Потому что у нас социализм, а не какой-то изживший себя капитализм. И мы служим людям, стране, а не чистогану, не золотому тельцу.  В Советской стране человек — хозяин своей судьбы. А, значит, и я смогу  прожить свою жизнь так, как спланировал: красиво, нравственно, достойно.
Так я подумал, закрывая дверь, в это мое  предсмертное пристанище.  Во сне не страшны мертвые.

-Эй,  мальчик, - трясет меня кто-то за плечо. - Мальчик. Вставай. Приехали.
Открыл глаза и чуть не вскрикнул, испугавшись. Да он же только что в гробу лежал. На меня смотрело именно то лицо из гроба, старое морщинистое, усталое, и тянуло ко свою костлявую сморщенную руку. От страха и  испуга меня прошиб пот, прежде чем я понял, что это проводник, а не я из будущего старый и морщинистый, вставший  вдруг из гроба.
-Ух ты, как  здорово, что  не старикашка я еще, - обрадованно вздохнулось  мне с  каким-то неведомым  доселе облегчением, - приснится же  такое.

Собираю вещи. Беру сумку. Выхожу.  Уже вечереет.Вот и деревенька наша видна вдали  на пригорке. Можно и присесть на пенек. Отдохнуть. Оглядеться.  Нравится мне наша природа в это время  дня.

Бледное небо уже начинает темнеть по краям. Расплющенное красно-рыжее солнце, едва касаясь верхушек далеких синих деревьев, поласкало их в последний раз свои розоватым светом и тает, тает, тает, превращаясь из круга, в овал, затем в полукруг, и вздохнув последним лучиком, на  конце, в полоску и растаяло совсем в синем воздухе весеннего вечера.
Теплый ветерок, это верный спутник легкого весеннего вечера, порхал надо мной, любовно перебирая и играя с цветами на лугу, и листочки берез приветливо махали ему вслед.

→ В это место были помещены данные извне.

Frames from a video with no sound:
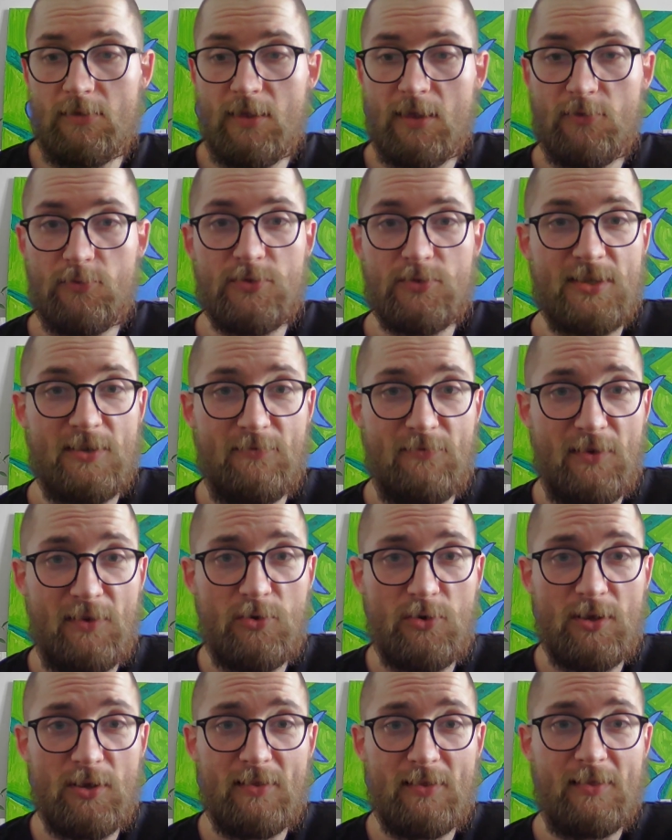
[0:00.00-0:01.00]
was a
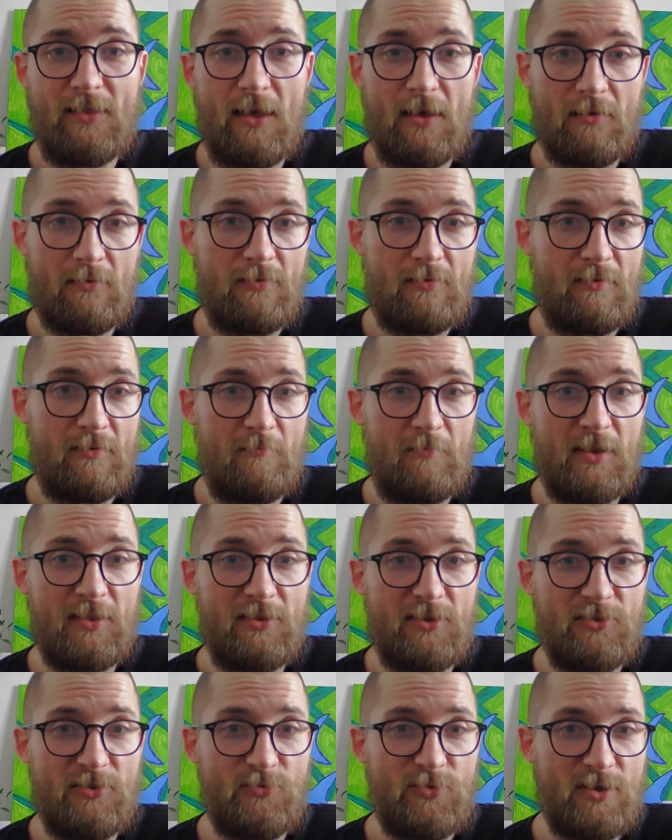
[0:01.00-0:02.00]
very lengthy
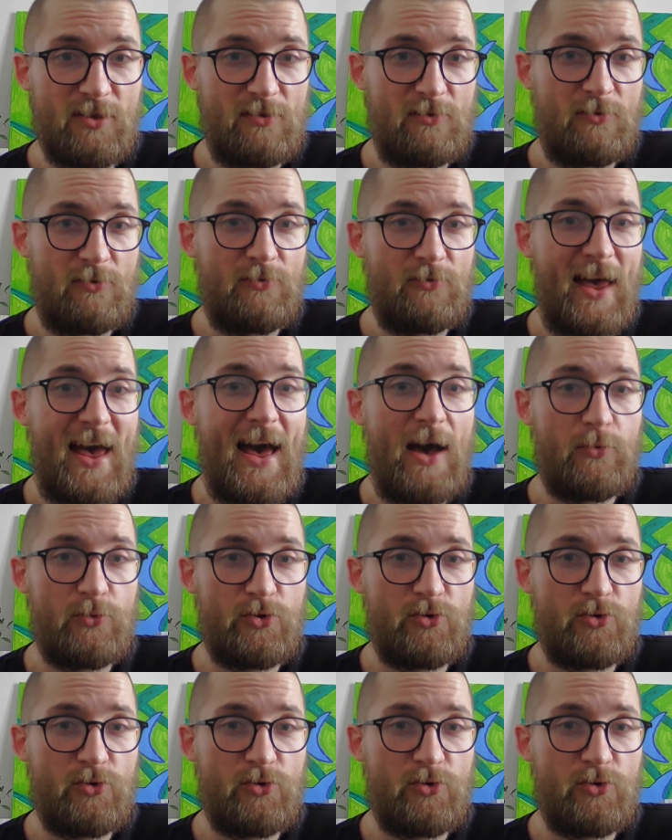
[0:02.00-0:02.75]
material on how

Я забыл про свою грусть, про размышления. Страстно захотелось сделать вечной эту удивительно красивую природу, остановить мгновенье, сохранить эту бодрящую свежесть вечернего воздуха. Это не первый раз. Я уже замечал за собой, что желание «остановить мгновенье» часто у меня  появляется в приятные моменты жизни, в красивые моменты жизни. Вот и сейчас.

Но не сделать вечным этот удивительный миг, эту красоту природы. Уже через часик другой  и темная листва деревьев уже будет пугать, пронизывающий ветер зло носиться, а холодный блеск луны сделает все вокруг мертвенно-бледным.